Please restate, word for word, the lines below that begin at the one with "[10:32.67-10:33.73]" and end at the one with "Word for word: யோசிச்சிருந்தான்னு". Leave out all other lines.

** DATA FOR THIS EXERCISE follows **

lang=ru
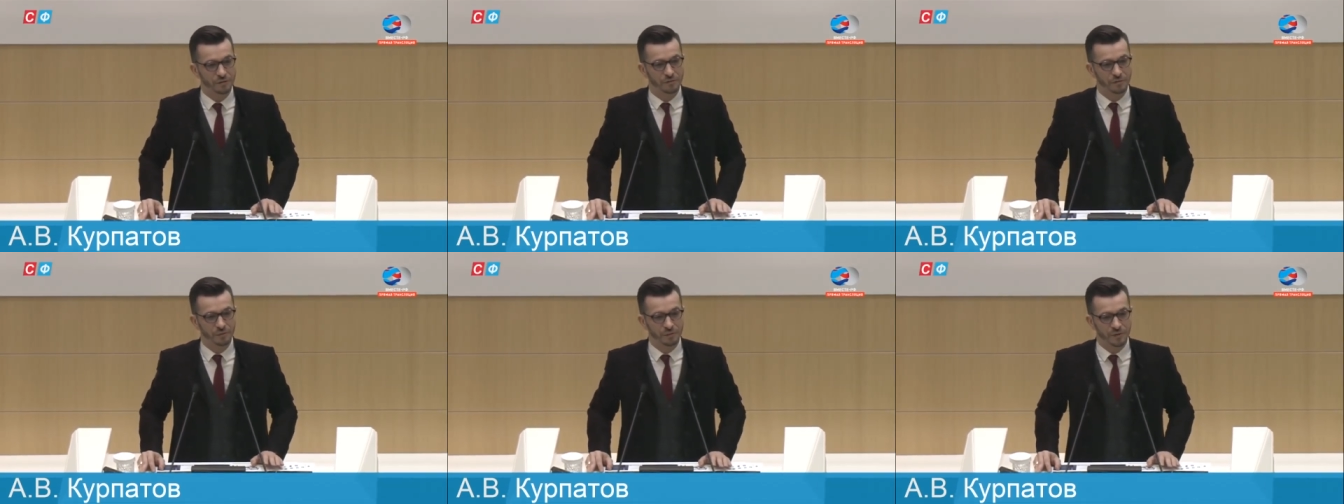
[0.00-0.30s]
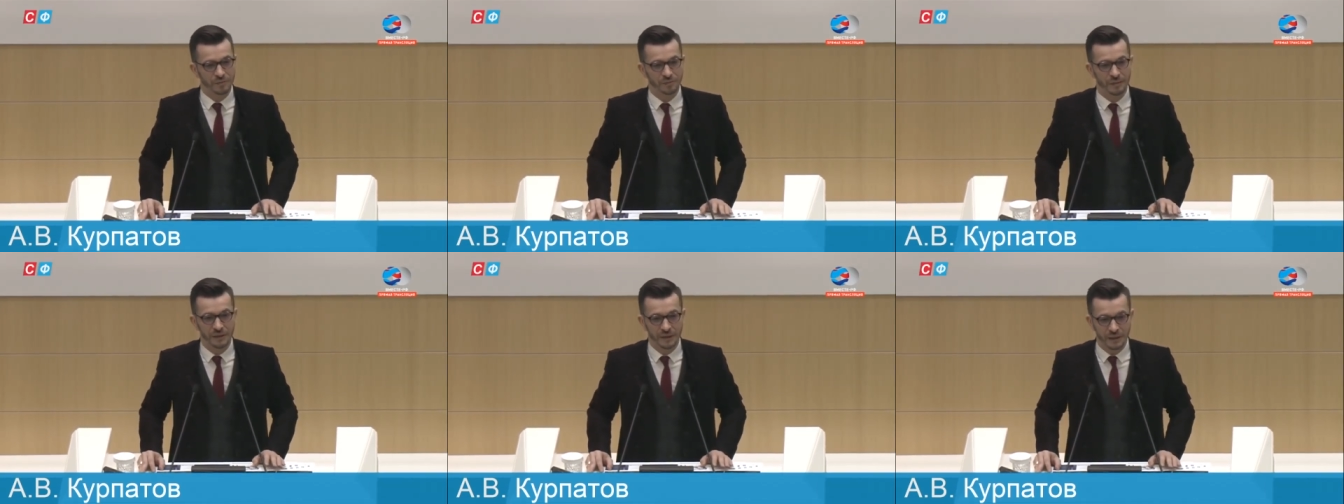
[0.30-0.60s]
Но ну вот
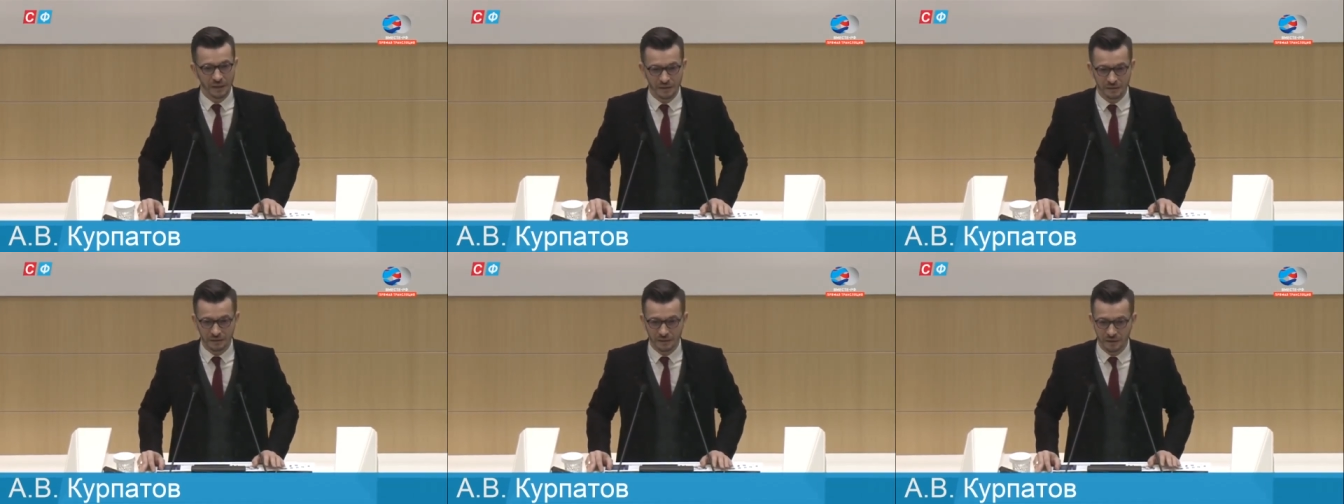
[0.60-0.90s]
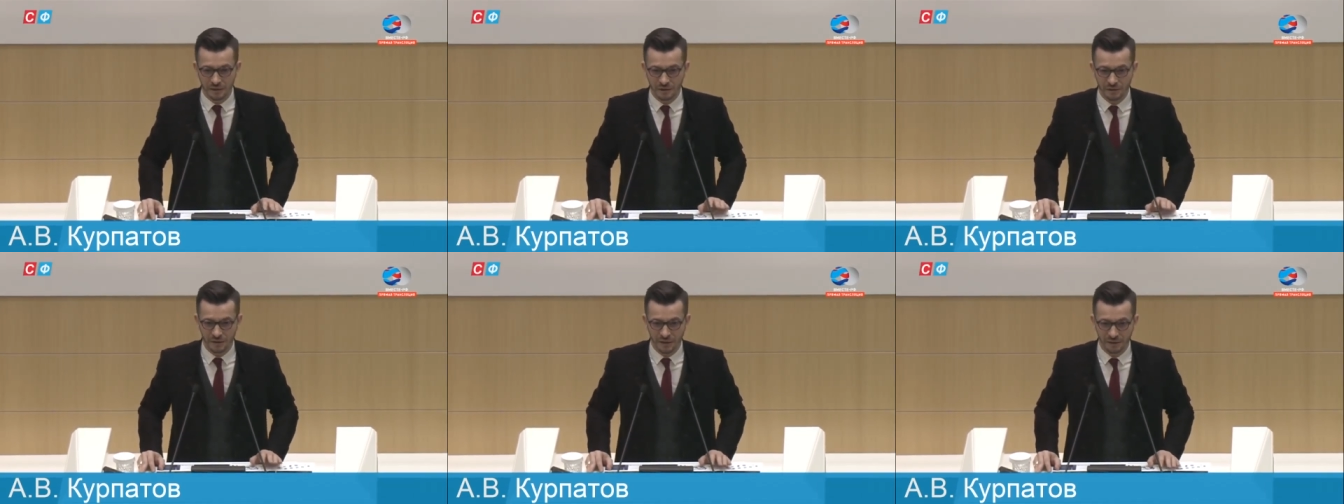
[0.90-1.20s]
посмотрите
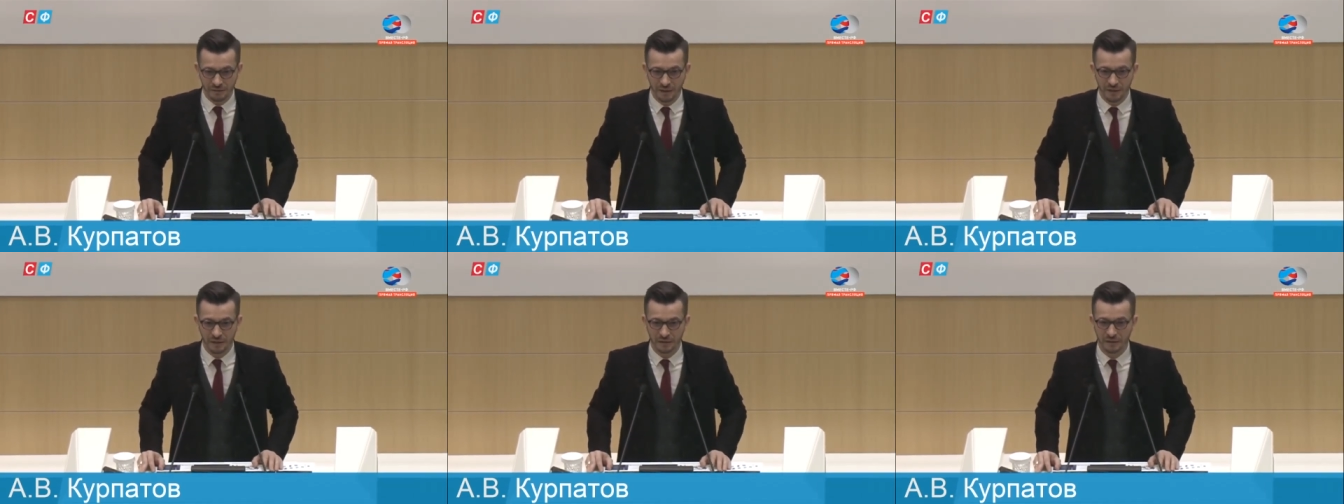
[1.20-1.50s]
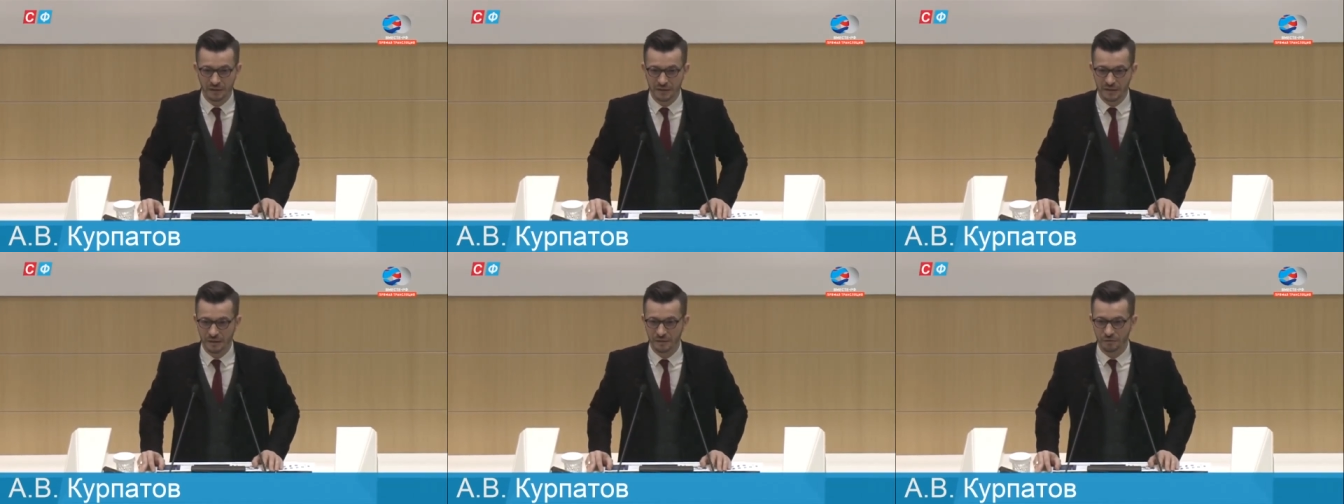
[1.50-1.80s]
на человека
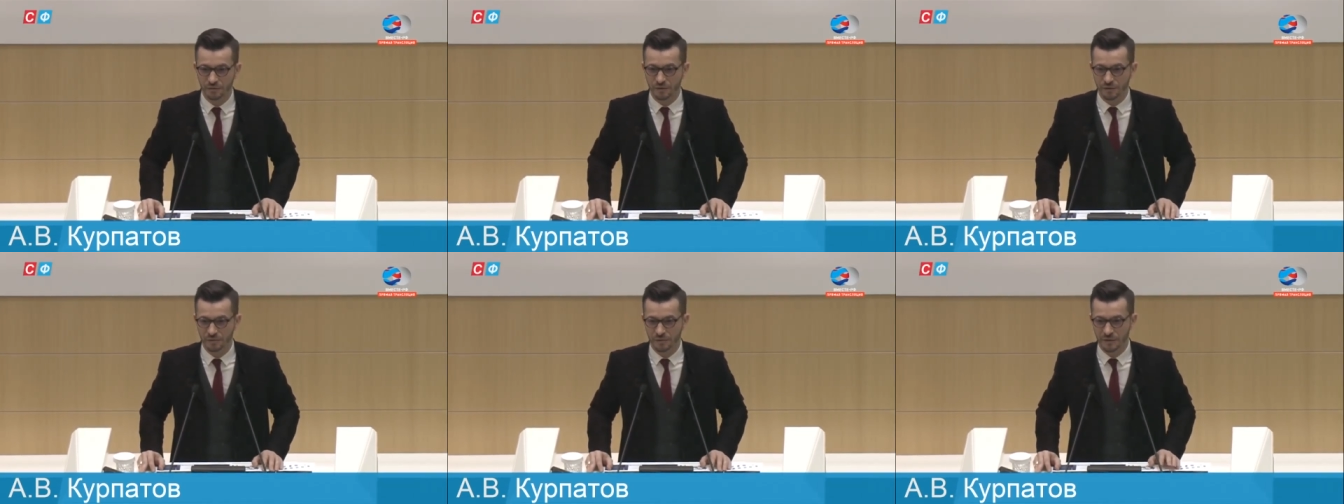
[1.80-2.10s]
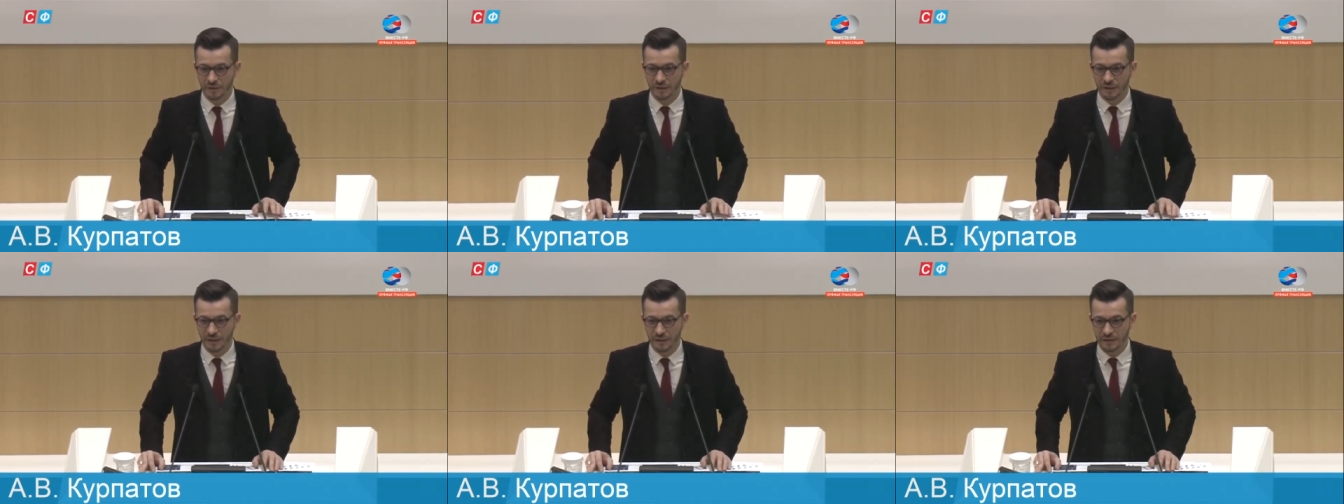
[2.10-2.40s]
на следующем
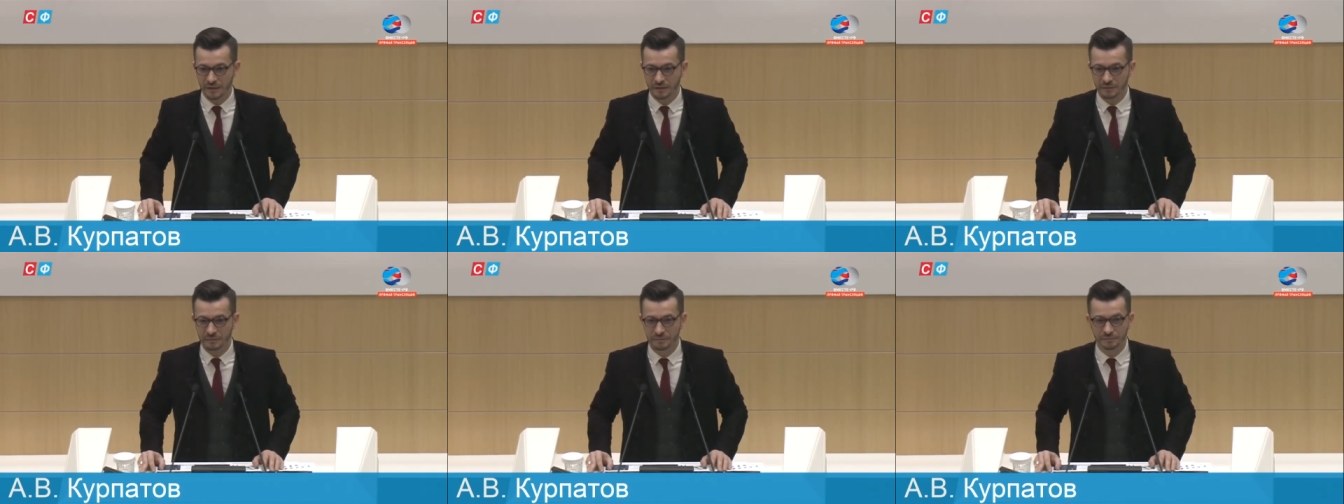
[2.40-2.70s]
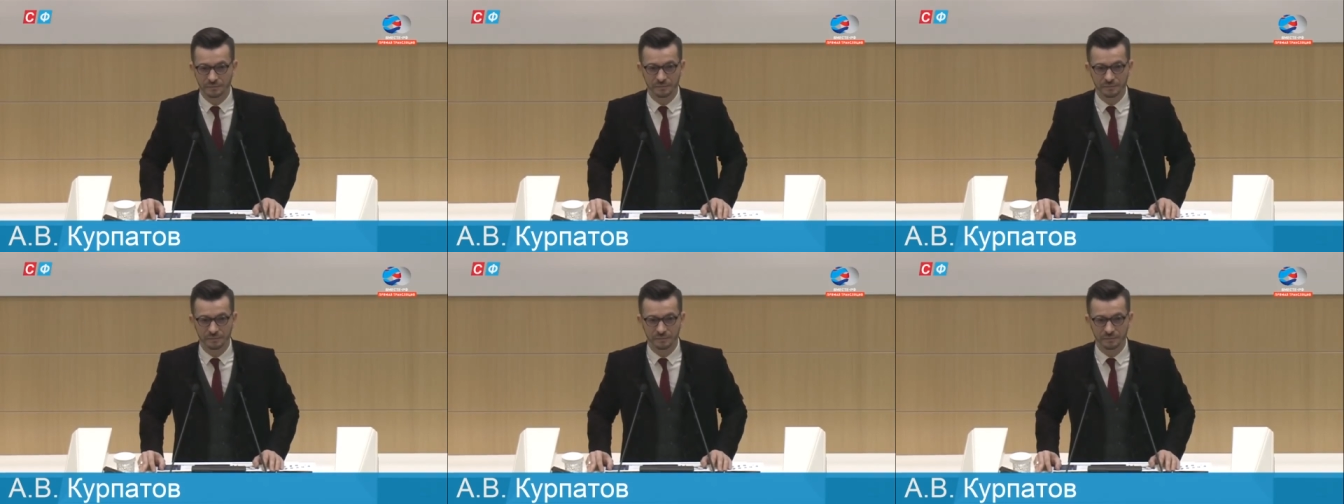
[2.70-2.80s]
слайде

** End of DATA FOR THIS EXERCISE **
** DATA FOR THIS EXERCISE follows **

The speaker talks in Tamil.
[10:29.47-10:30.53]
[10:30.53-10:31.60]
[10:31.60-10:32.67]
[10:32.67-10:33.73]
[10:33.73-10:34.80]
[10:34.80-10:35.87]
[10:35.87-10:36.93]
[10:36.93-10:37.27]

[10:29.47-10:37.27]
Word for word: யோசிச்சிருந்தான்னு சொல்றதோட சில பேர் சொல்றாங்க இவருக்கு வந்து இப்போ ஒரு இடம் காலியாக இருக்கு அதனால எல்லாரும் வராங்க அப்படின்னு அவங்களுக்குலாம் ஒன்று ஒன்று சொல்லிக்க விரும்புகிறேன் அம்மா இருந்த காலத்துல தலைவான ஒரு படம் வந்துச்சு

** End of DATA FOR THIS EXERCISE **

**WRITTEN ANSWER**
[10:32.67-10:33.73]
[10:33.73-10:34.80]
[10:34.80-10:35.87]
[10:35.87-10:36.93]
[10:36.93-10:37.27]

[10:29.47-10:37.27]
Word for word: யோசிச்சிருந்தான்னு சொல்றதோட சில பேர் சொல்றாங்க இவருக்கு வந்து இப்போ ஒரு இடம் காலியாக இருக்கு அதனால எல்லாரும் வராங்க அப்படின்னு அவங்களுக்குலாம் ஒன்று ஒன்று சொல்லிக்க விரும்புகிறேன் அம்மா இருந்த காலத்துல தலைவான ஒரு படம் வந்துச்சு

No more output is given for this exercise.